"""

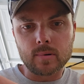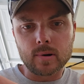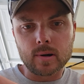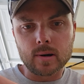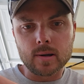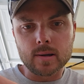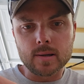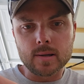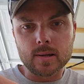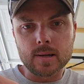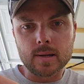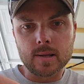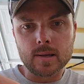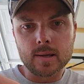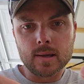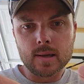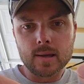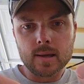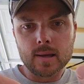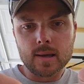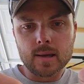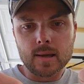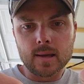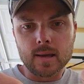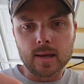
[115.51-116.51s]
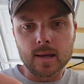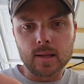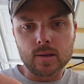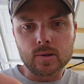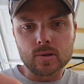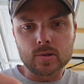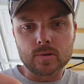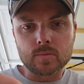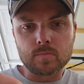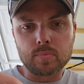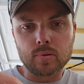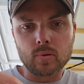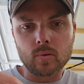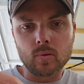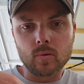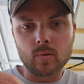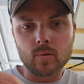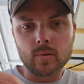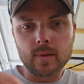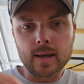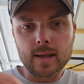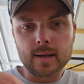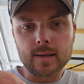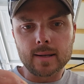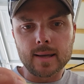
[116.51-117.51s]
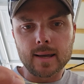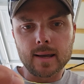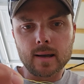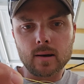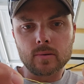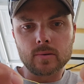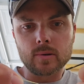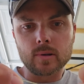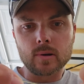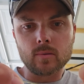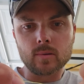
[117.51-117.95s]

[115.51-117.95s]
braid and just pull that down.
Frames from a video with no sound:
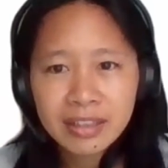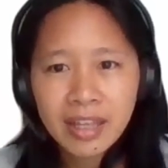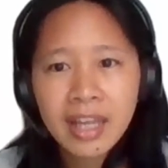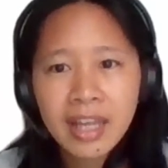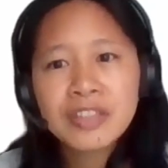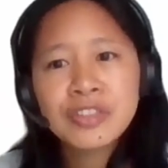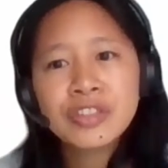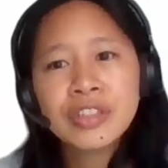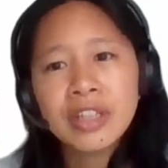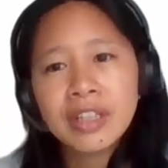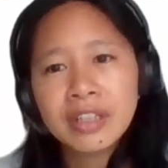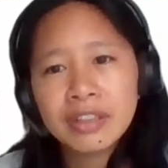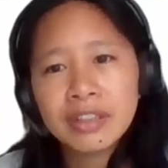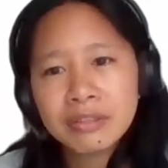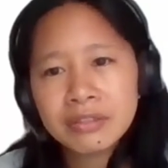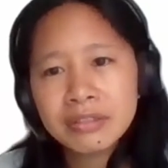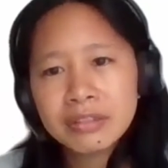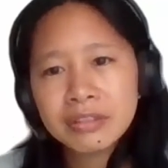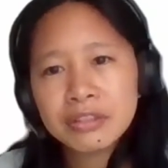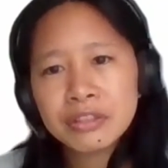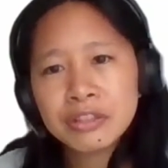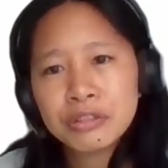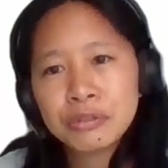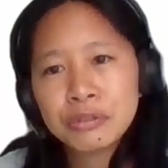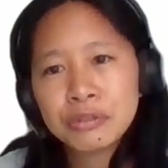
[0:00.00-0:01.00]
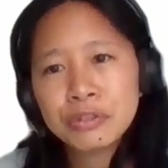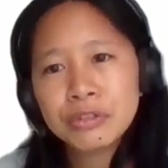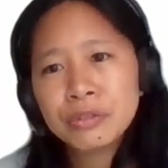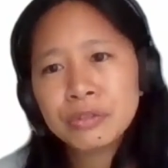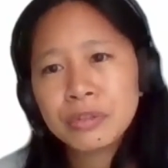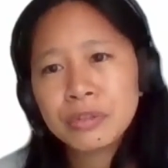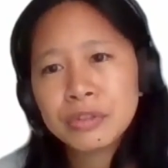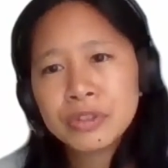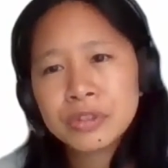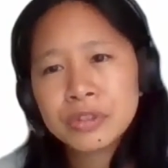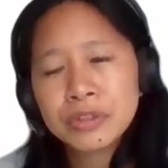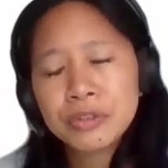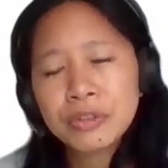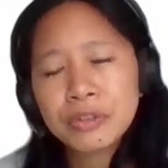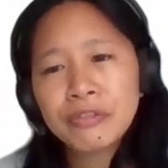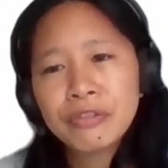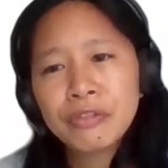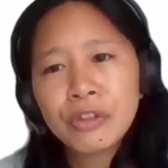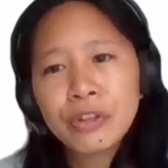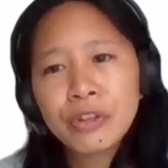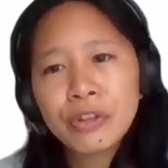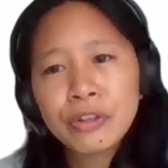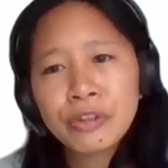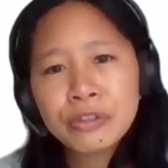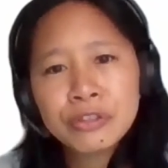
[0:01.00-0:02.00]
agile, to sort
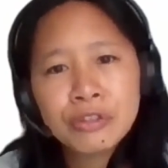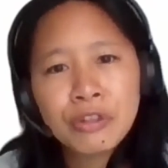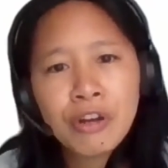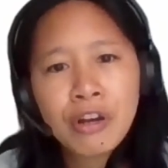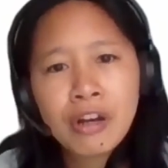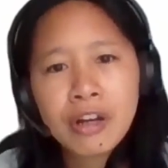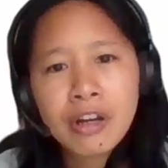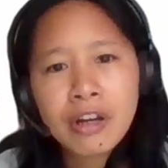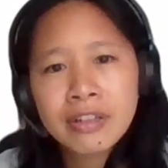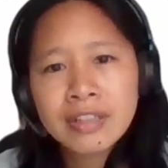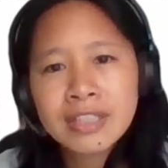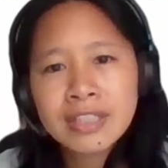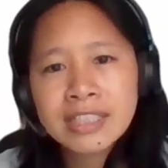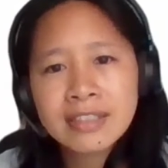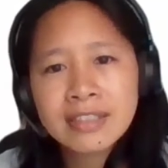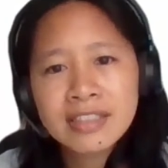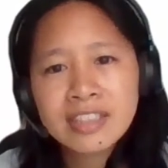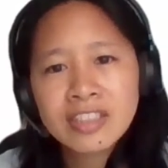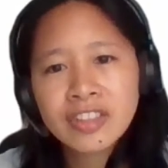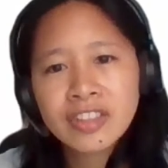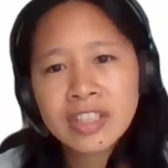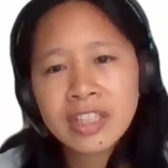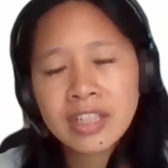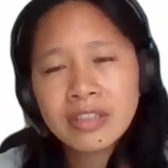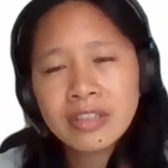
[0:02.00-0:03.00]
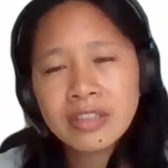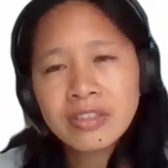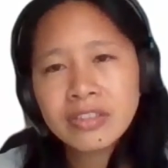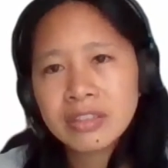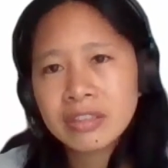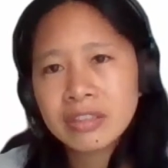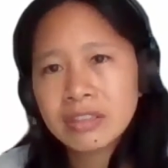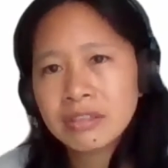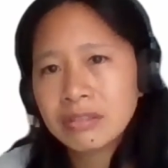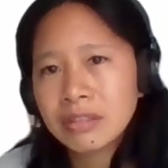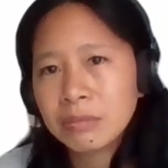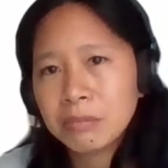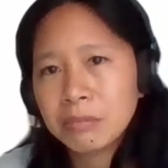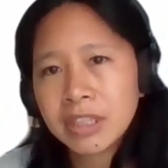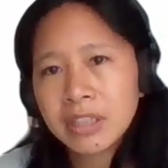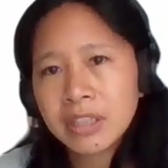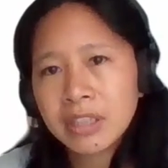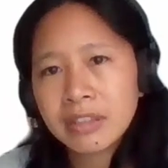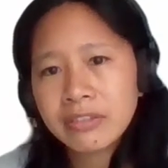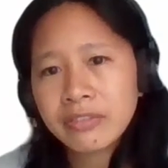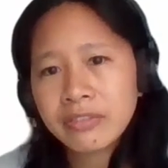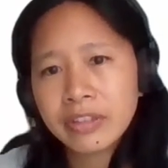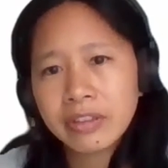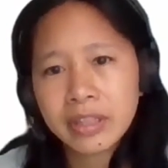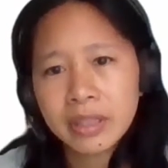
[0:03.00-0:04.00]
of learn to harness this change into a
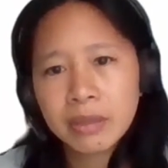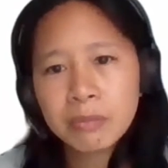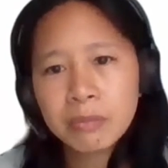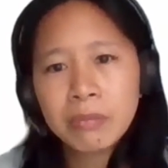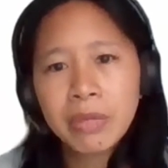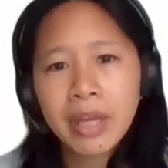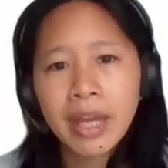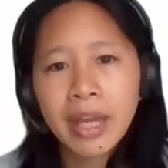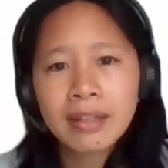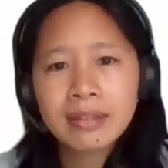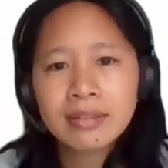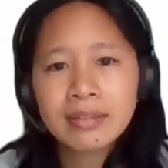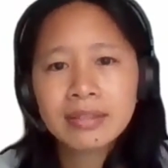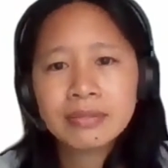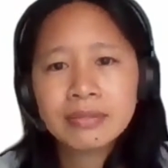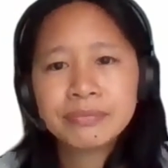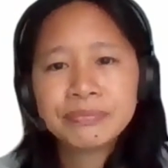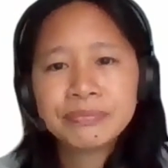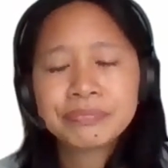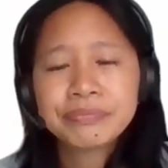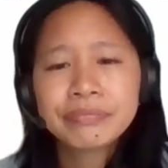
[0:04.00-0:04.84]
meaningful impact.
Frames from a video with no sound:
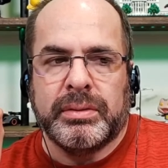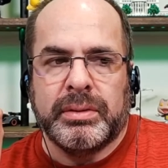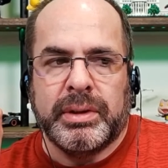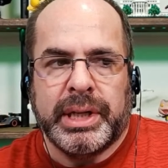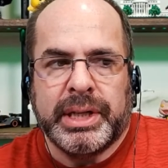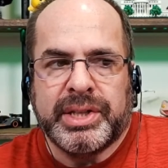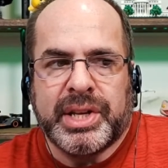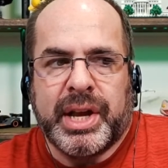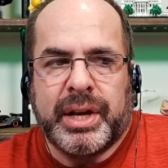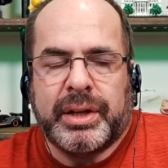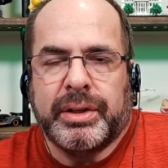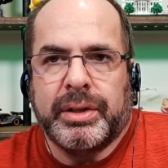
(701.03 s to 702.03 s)

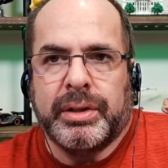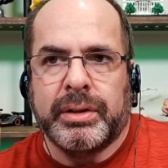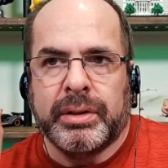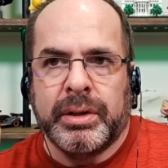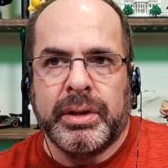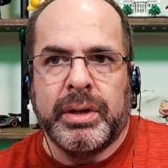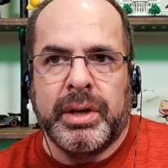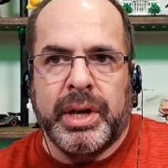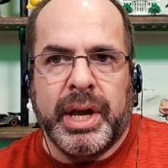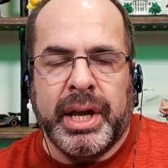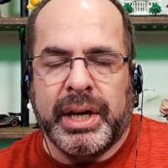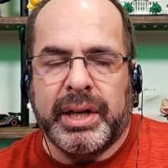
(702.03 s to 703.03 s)
Exactly.
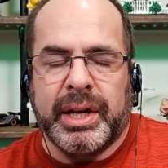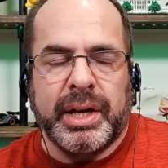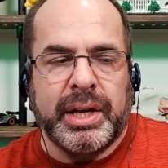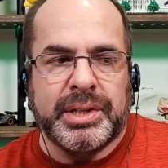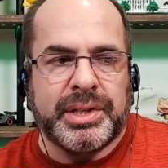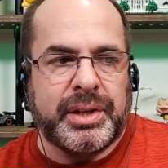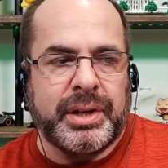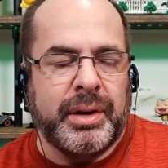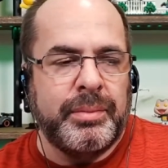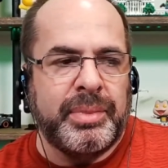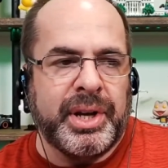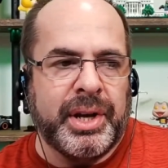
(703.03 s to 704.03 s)
And again, as a
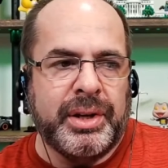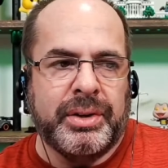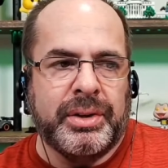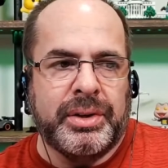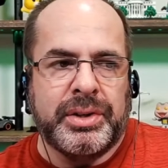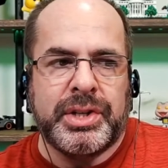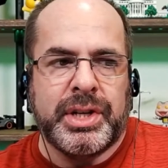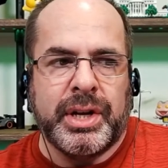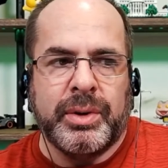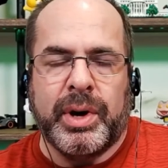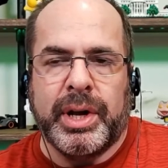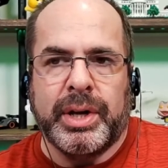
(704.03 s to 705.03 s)
company, I don't
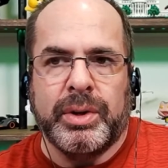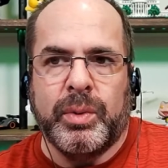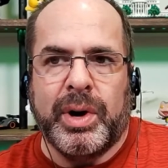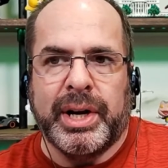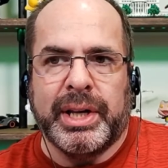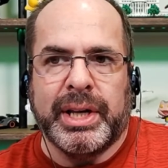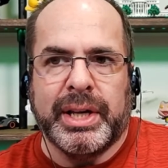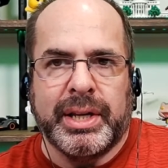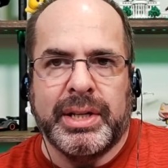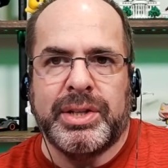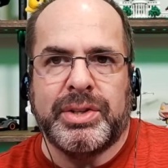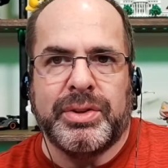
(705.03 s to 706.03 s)
understand why you'd want to get
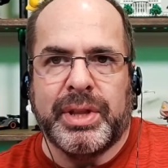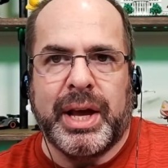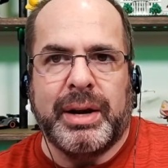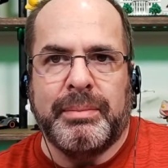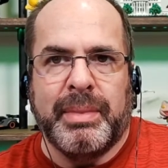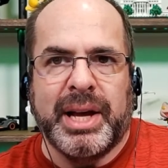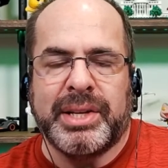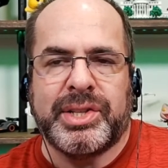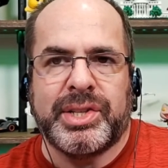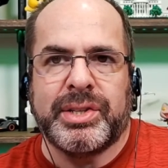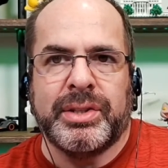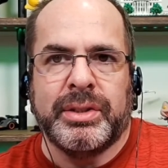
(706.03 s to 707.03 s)
into that
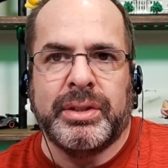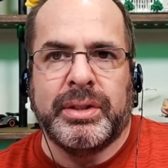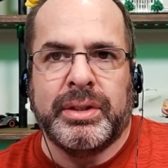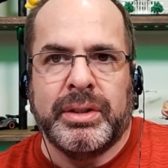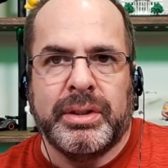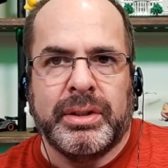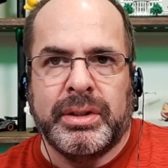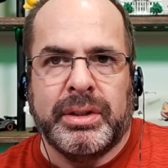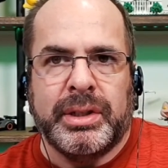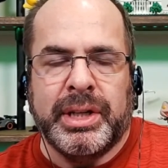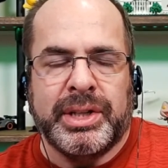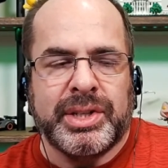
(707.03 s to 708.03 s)
mess.
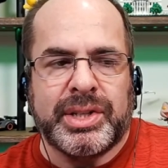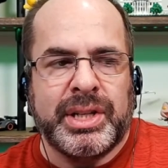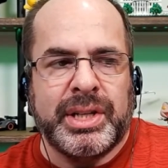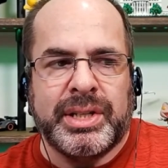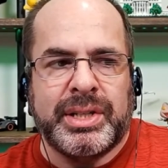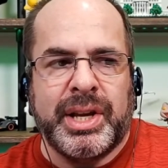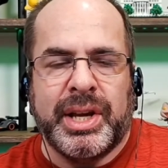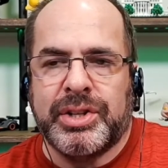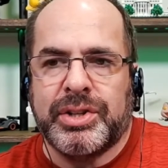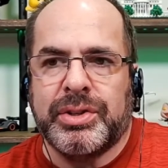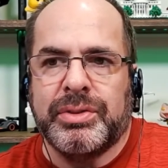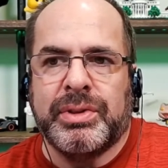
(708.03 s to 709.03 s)
It
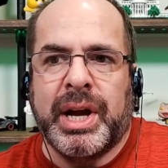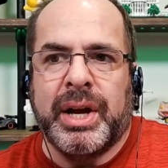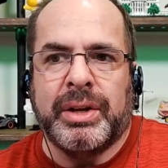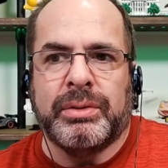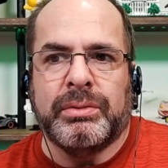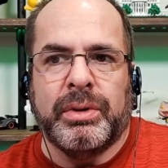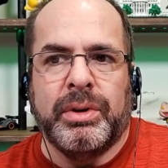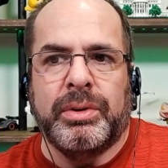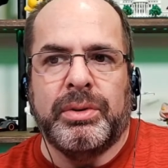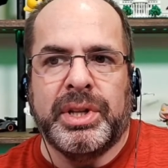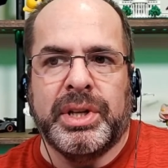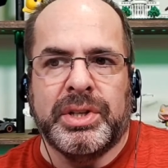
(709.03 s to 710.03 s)
takes you down a
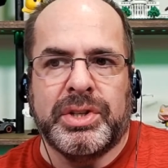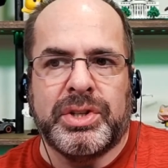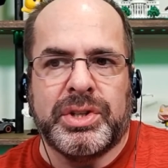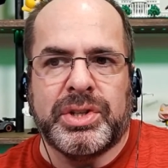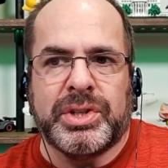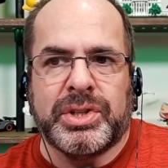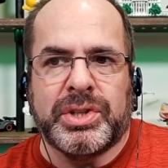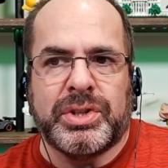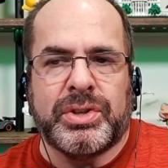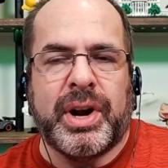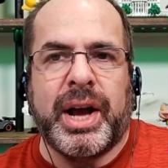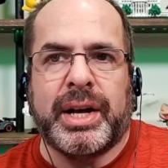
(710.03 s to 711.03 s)
road that is just
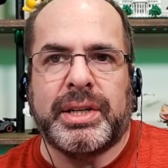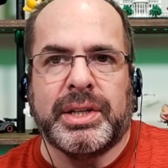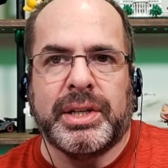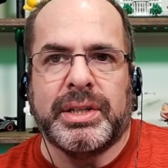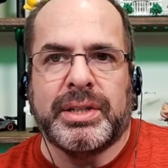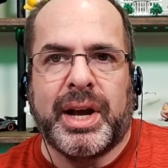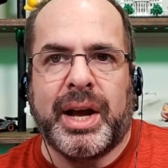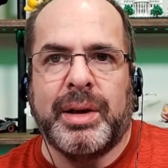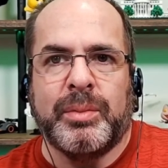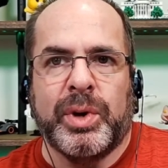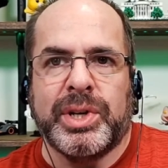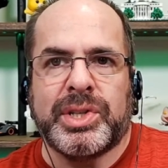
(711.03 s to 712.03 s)
distracting and
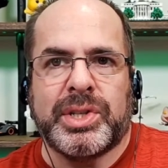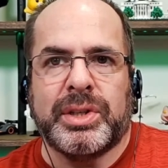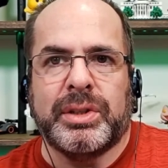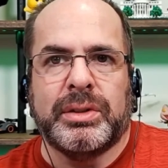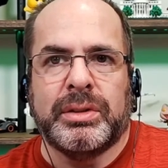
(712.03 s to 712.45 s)
time wasting.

"""

EXERCISE PROMPT: An exact copy is needed of every line from the line containing "(710.03 s to 711.03 s)" to the last line of the records; pictures stay out of it.

REPLY TO THE EXERCISE:
(710.03 s to 711.03 s)
road that is just
(711.03 s to 712.03 s)
distracting and
(712.03 s to 712.45 s)
time wasting.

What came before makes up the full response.